**REQUIREMENT:** Could you give the listing again exactly, without its pictures?

**EXTRACTED DATA:**
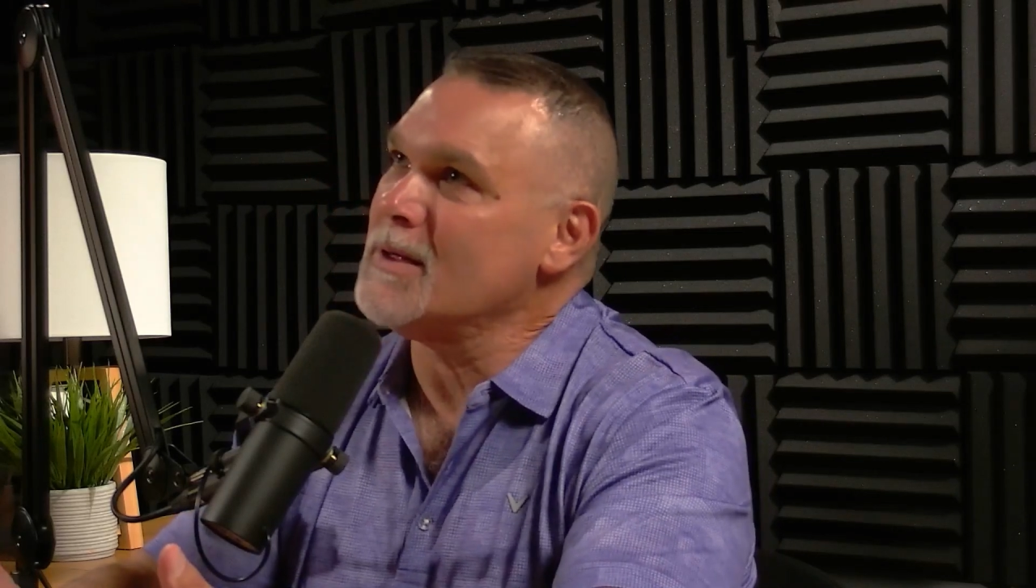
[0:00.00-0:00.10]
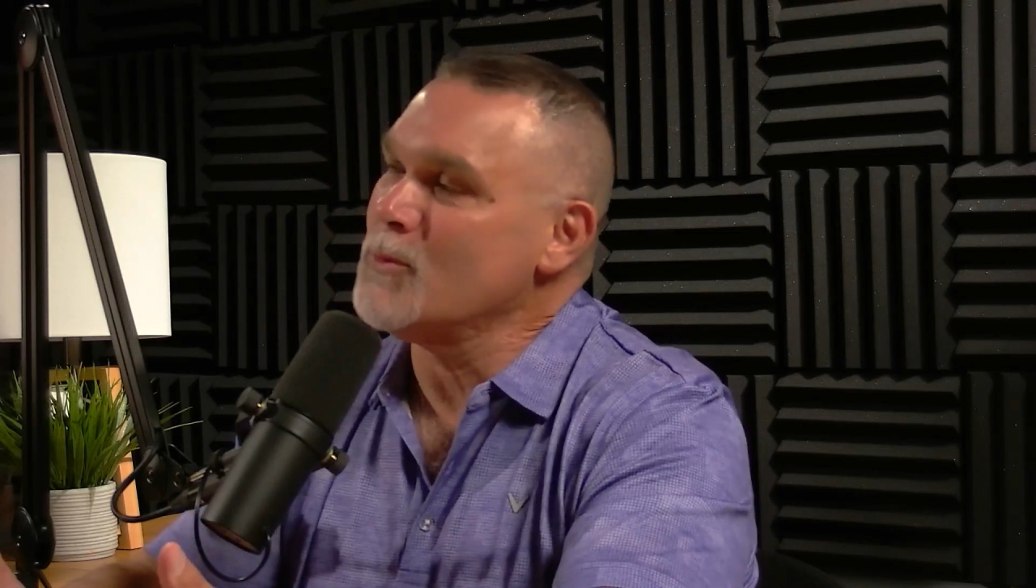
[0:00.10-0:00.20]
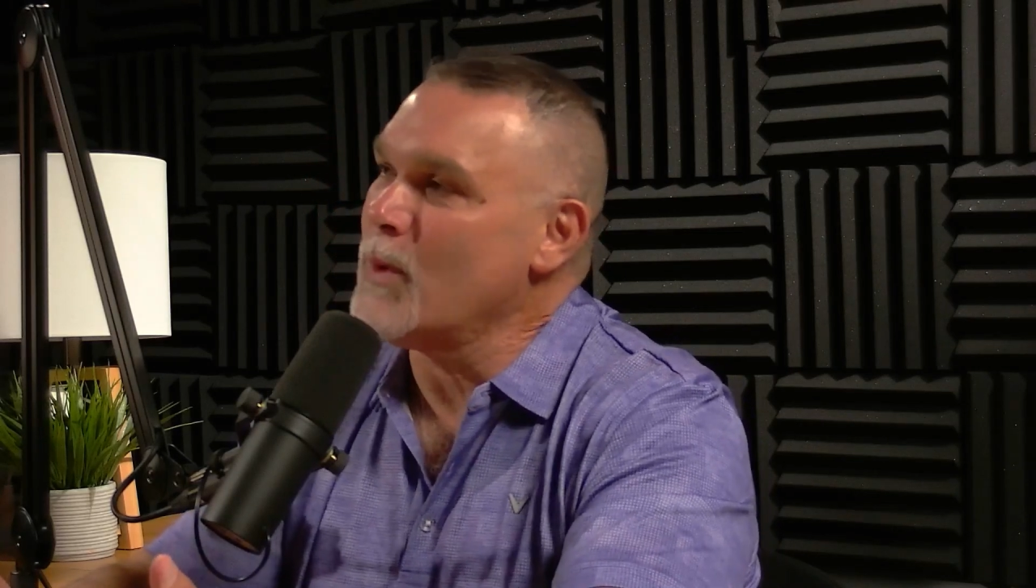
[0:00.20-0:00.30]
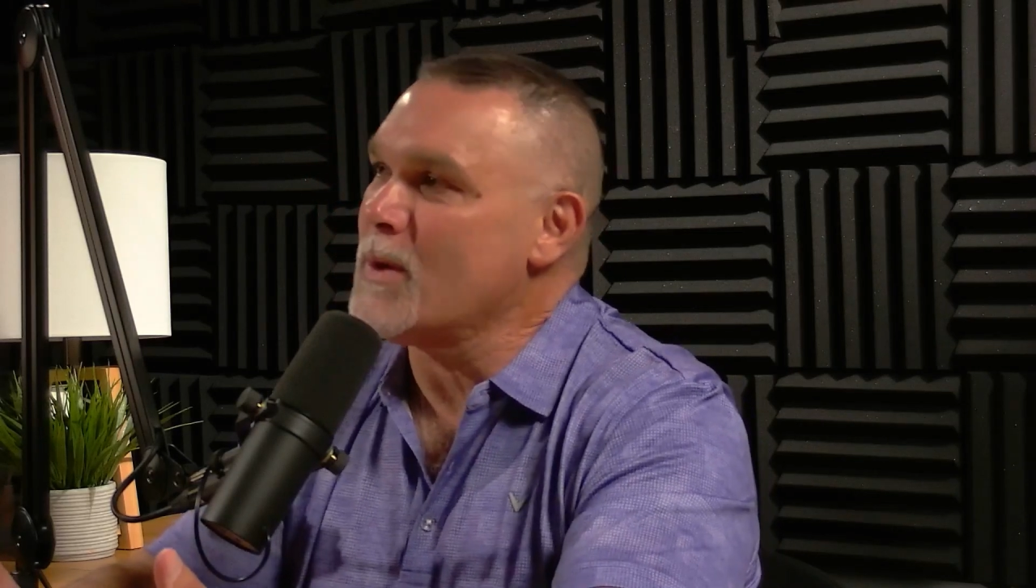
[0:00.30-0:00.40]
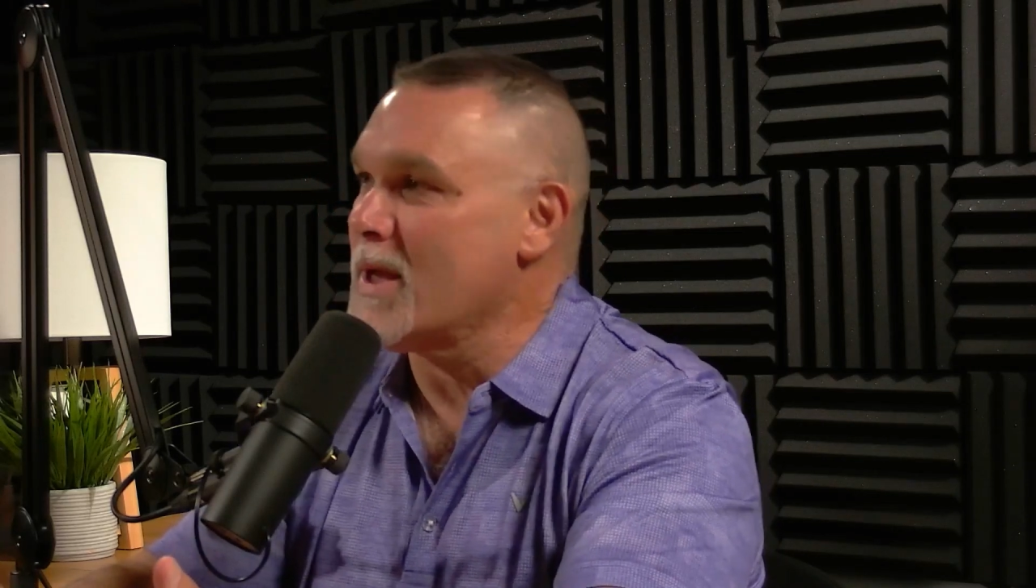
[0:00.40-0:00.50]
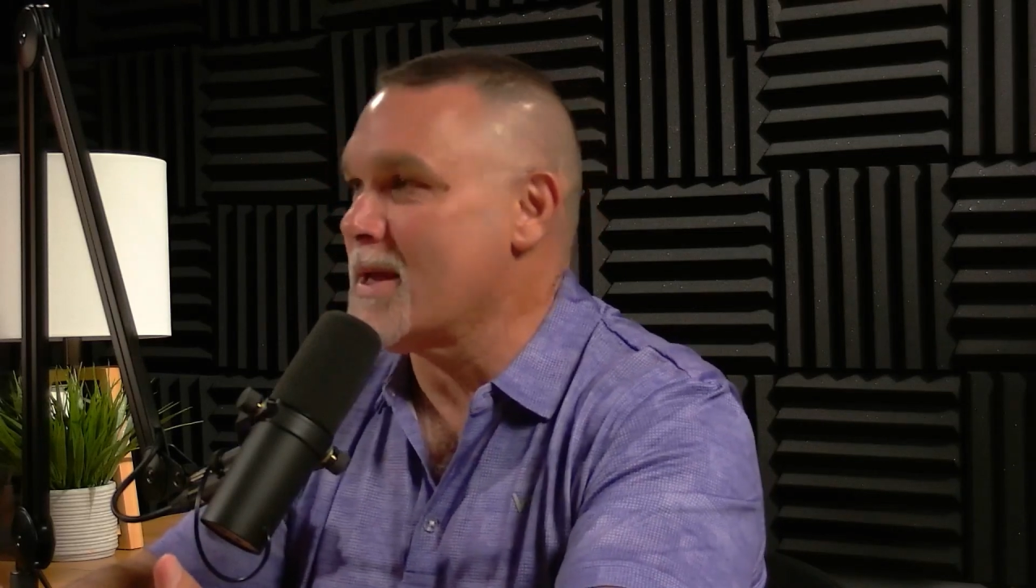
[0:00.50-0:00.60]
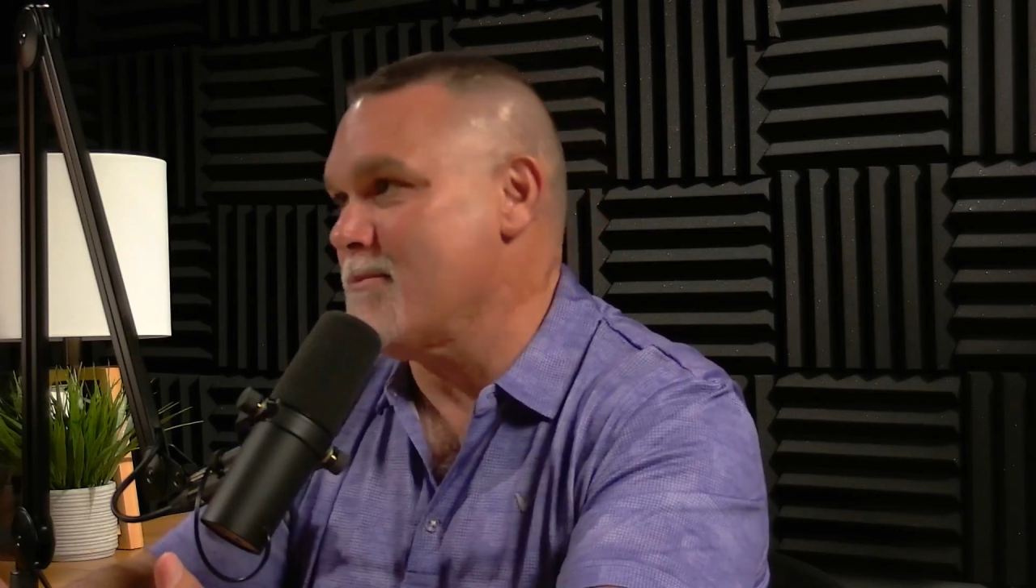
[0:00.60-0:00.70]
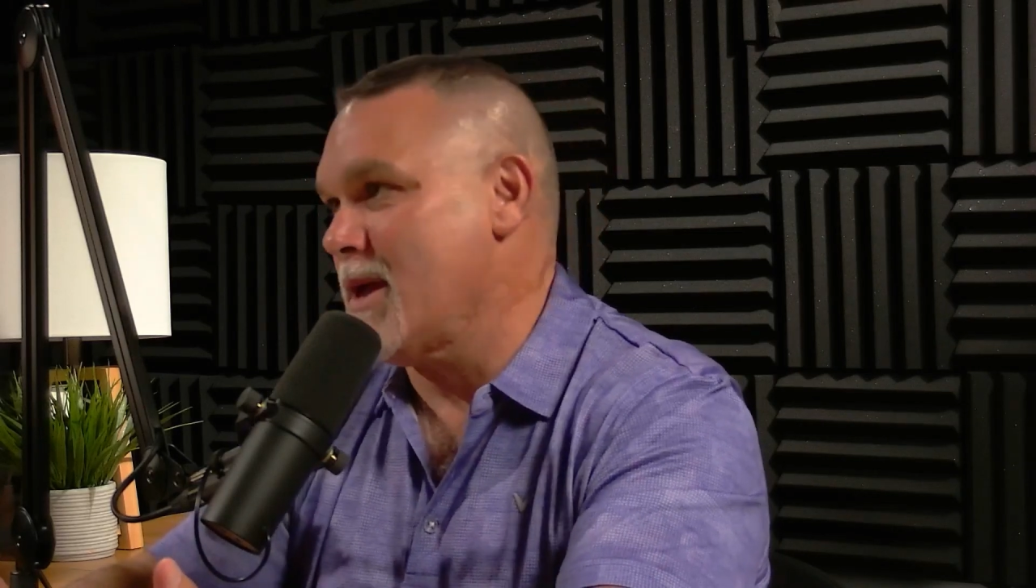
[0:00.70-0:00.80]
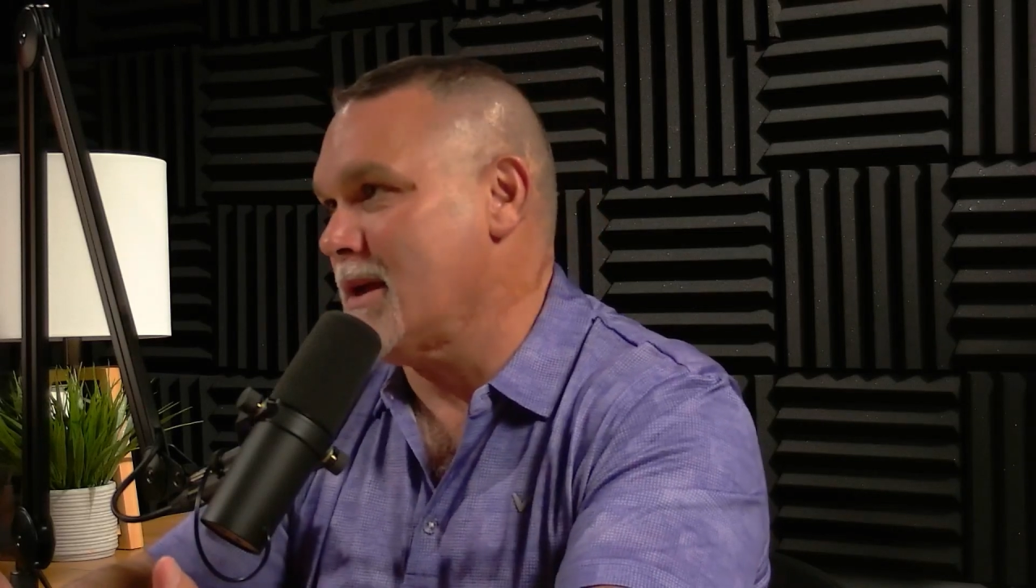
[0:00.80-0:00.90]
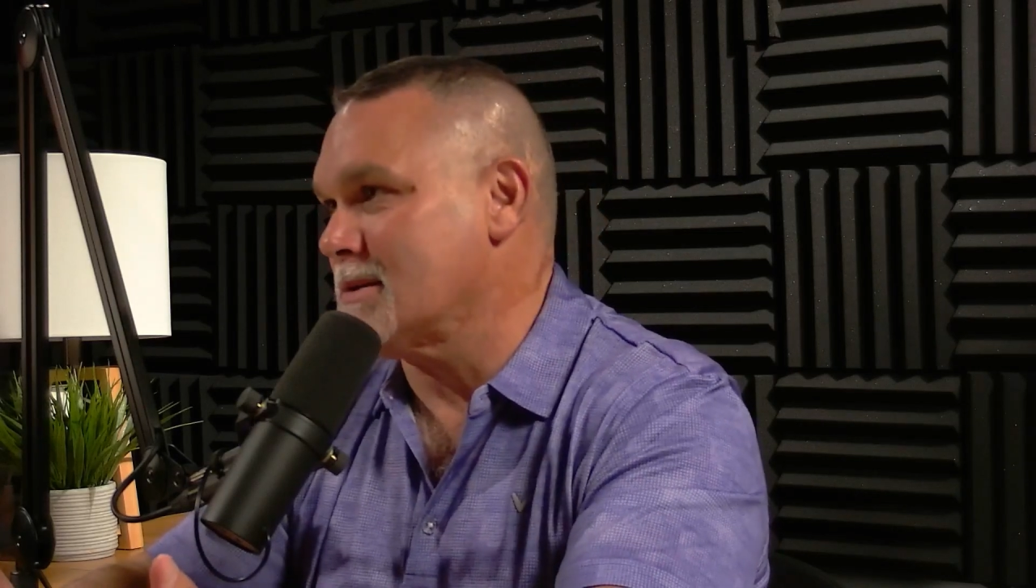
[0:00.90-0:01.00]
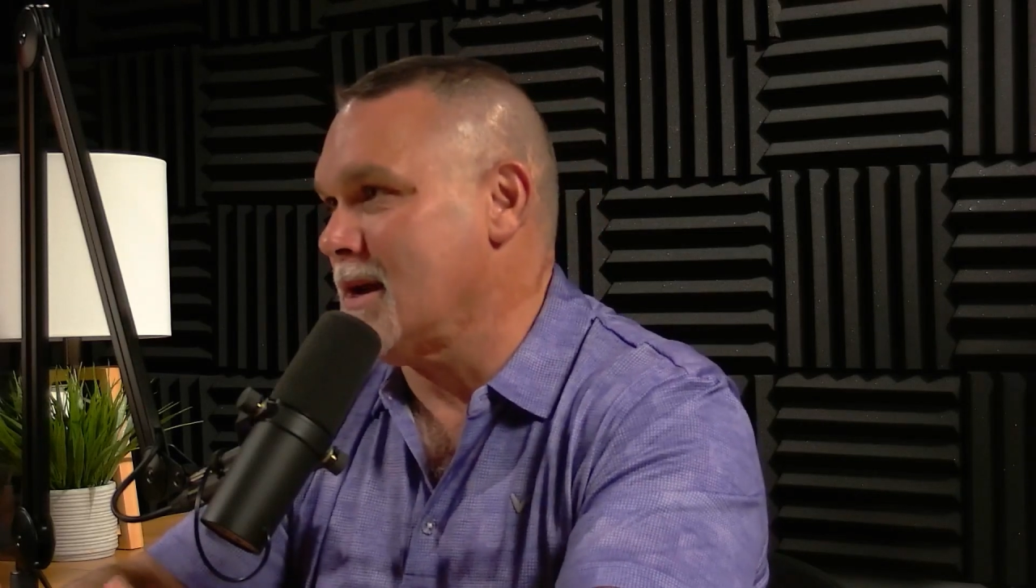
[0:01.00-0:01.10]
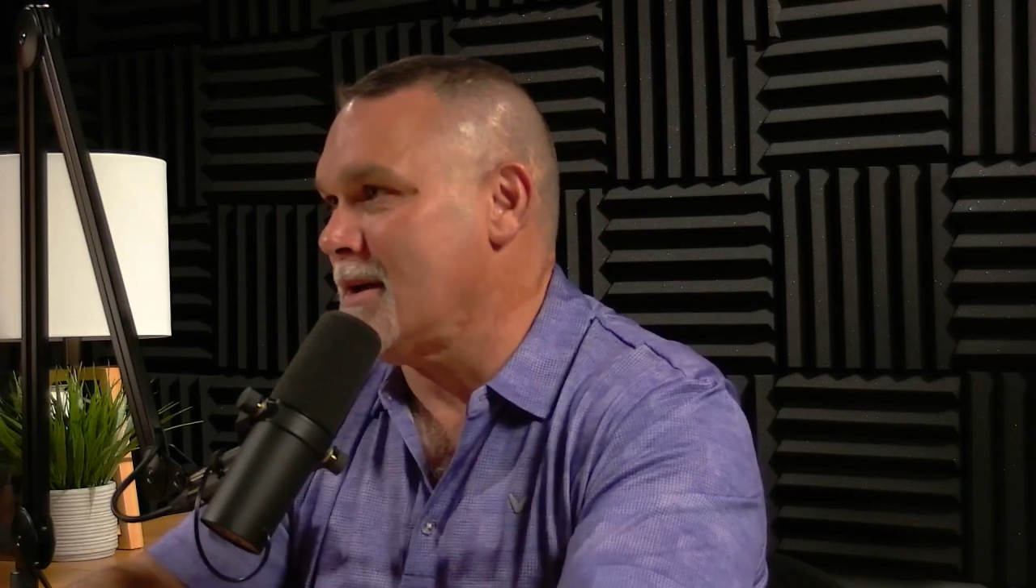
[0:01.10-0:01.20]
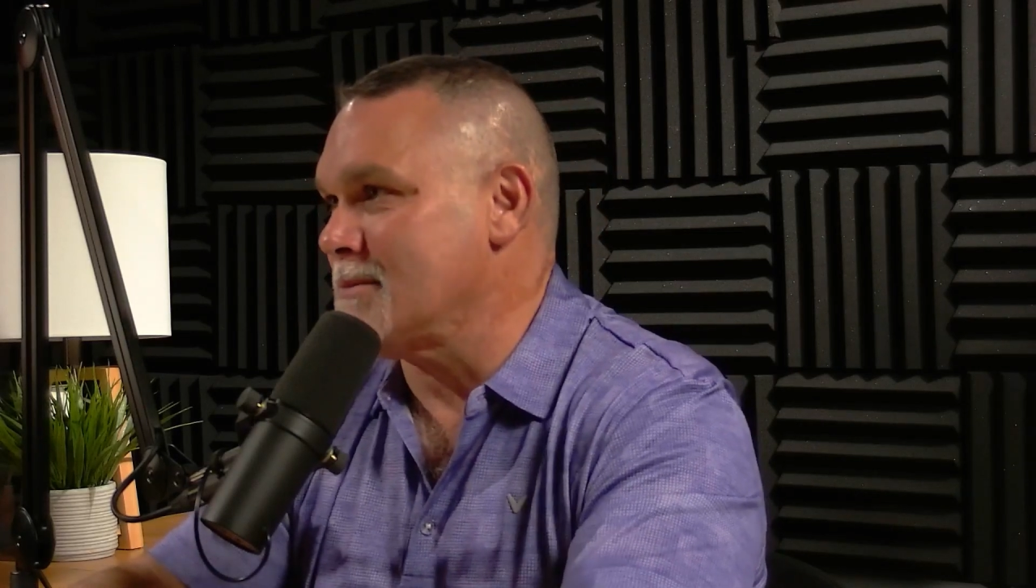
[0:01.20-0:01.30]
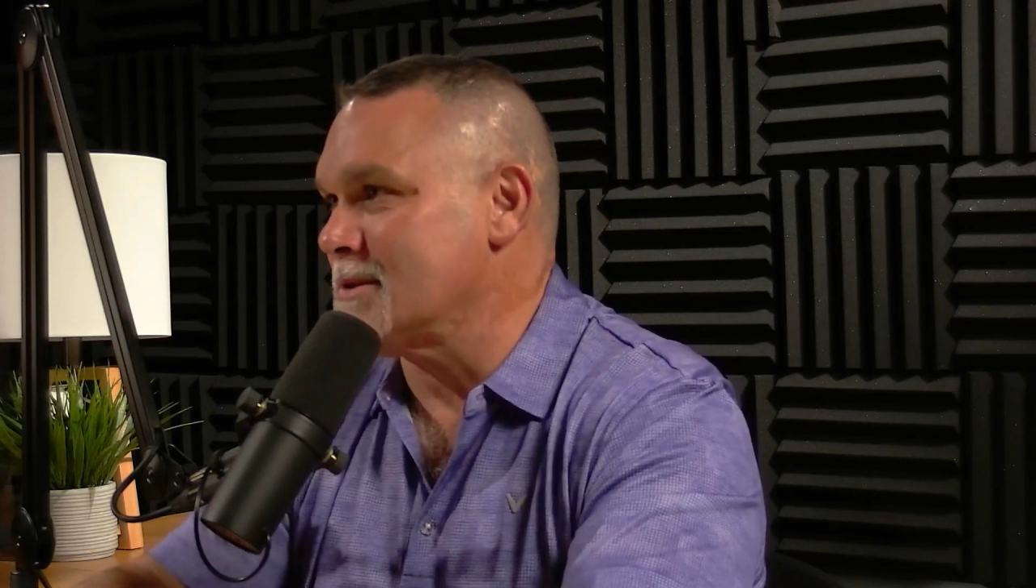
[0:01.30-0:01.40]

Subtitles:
we can be at times.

**OUTPUT OF THE TASK:**
[0:00.00-0:00.10]
[0:00.10-0:00.20]
[0:00.20-0:00.30]
[0:00.30-0:00.40]
[0:00.40-0:00.50]
[0:00.50-0:00.60]
[0:00.60-0:00.70]
[0:00.70-0:00.80]
[0:00.80-0:00.90]
[0:00.90-0:01.00]
[0:01.00-0:01.10]
[0:01.10-0:01.20]
[0:01.20-0:01.30]
[0:01.30-0:01.40]

Subtitles:
we can be at times.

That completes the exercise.